Tuesday, July 26, 2011

Books and Bali

I leave at 18:05 today local time for about two weeks in Bali (see directions below).

Just kidding. That's a sign for a bar named "Bali" above the restaurant where I had a kick-off dinner tonight with Chris, aka The Stumbler.

It's likely I won't be posting while I'm gone, so here are a few thoughts for other things to read until my return:

  • The Shadow of the Wind by Carlos Ruiz Zafon - Set in Barcelona during the Spanish Civil War and World War II, this is a dark and complex psychological Gothic mystery, and a very good read. Although I more or less figured out the mystery inside a hundred pages, I still wanted to figure out why so I gladly kept reading. Young bookseller's son Daniel comes across a little-known novel, The Shadow of the Wind by one Adrian Carax, and when he tries to find other books, he learns that someone is systematically buying up and burning every book of Carax's ever printed. His search to find out why goes to the heart of the Barcelona power structure, laced with insanity, incest and murder.
  • It's Superman! by Tom De Haven - De Haven's inspired reinvention of Superman keeps many of the standard elements of the lore: grows up as Clark Kent in Smallville (where he gradually discovers his "talents"), ends up working at the Daily Planet with Lois Lane, battles lex Luthor. But things are quite interesting along the way: he travels west as a railroad hobo with a wrongly-convicted photographer named Willi Berg, he works as a Hollywood stuntman for a time, he shacks up with a B-movie costume seamstress (which is how he gets the Superman garb--it was originally intended for Saucer-Man from Saturn). Clark/Superman is plagued by doubts and uncertainty, but fueled by righteous anger. I'm not a comic book fan, but this isn't a comic book, just a good read.
  • Idiot America by Charles P. Pierce - Seems at first glance to be a left-wing diatribe, but is actually a closely reasoned expose of what has gone wrong with America since the Reagan Administration. Idiot America is a nation where intelligence, experience and expertise are not only not required, they are anathema.
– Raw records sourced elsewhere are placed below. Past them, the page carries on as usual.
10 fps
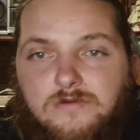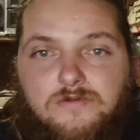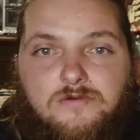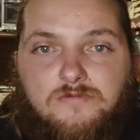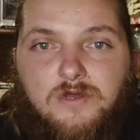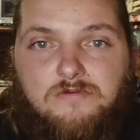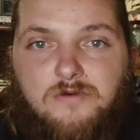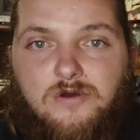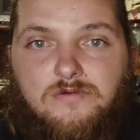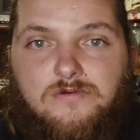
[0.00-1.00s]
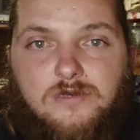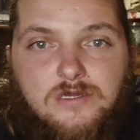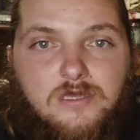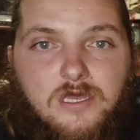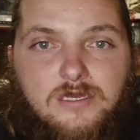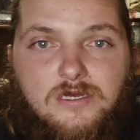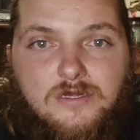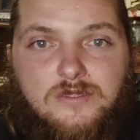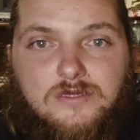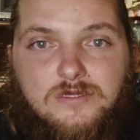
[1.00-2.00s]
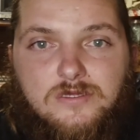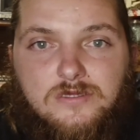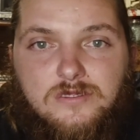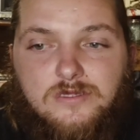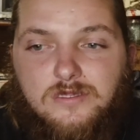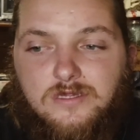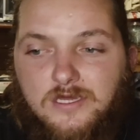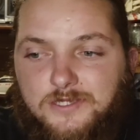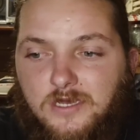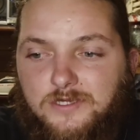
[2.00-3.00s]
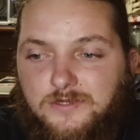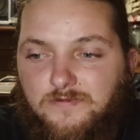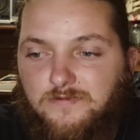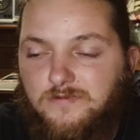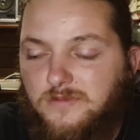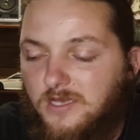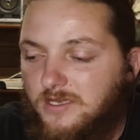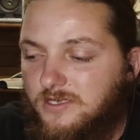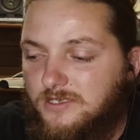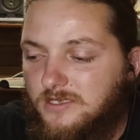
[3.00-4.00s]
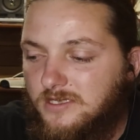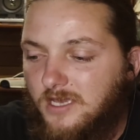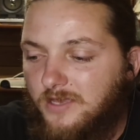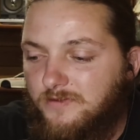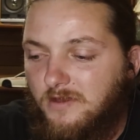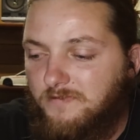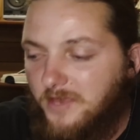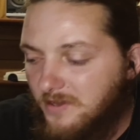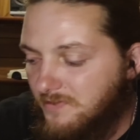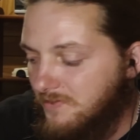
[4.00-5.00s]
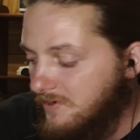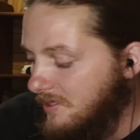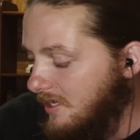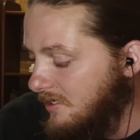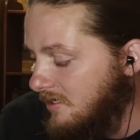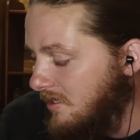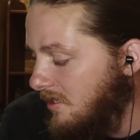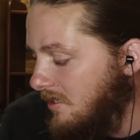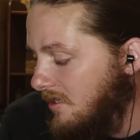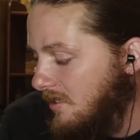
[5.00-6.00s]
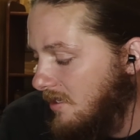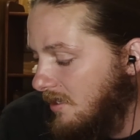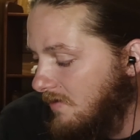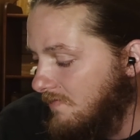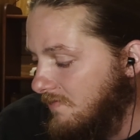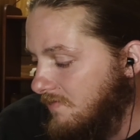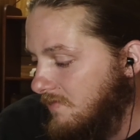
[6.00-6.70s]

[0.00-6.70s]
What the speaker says: through my phone, and that's awesome. I'm thankful for that. And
Pierce has done his homework--bad on him! in Idiot America's view--and cites example after example of how modern America risks its sacred liberty by buying into the notion that truth is anything enough people believe, if they believe it fervently enough, from creationist Reverend Ray Mummert who pointed out in the Dover school board ID case that "We have been attacked by the intelligent, educated segment of our culture" to ... hell, I'm gonna stop there because it's just too depressing to continue. Just so you know, the last Bush Administration comes off looking pretty bad, and his detailing of the facts in the Terry Schiavo case will make you want to waterboard Bill Frist--not because you would acquire relevant information. Which you wouldn't. It only works that way in Idiot America, where a Supreme Court Justice (Scalia) cites a TV show character named Jack Bauer to justify torture.
  • Never Look Away by Linwood Barclay - The jacket blurb from no less than Stephen King proclaims: "The best thriller I've read in five years," and I almost believe it. Each new twist makes you think you've finally gotten a handle on the plot, but it's soon followed by another change that sends you puzzling. And the best part is that none of it feels contrived, except when it's supposed to. Reporter David Harwood, his wife and child are expecting a fun excursion to the newly opened amusement park in their area when everything goes suddenly and terrifyingly wrong. Harwood finds himself embroiled in a nightmarish situation involving his missing wife, false identities, mysterious informants and a robbery gone bad. Superior plotting, believable characters and perfect pacing make this a riveting read.


Chris said...

Hope your airline was able to reschedule your departure flight on a flying boat.

I once wrote a superior plotting package, in FORTRAN no less !!!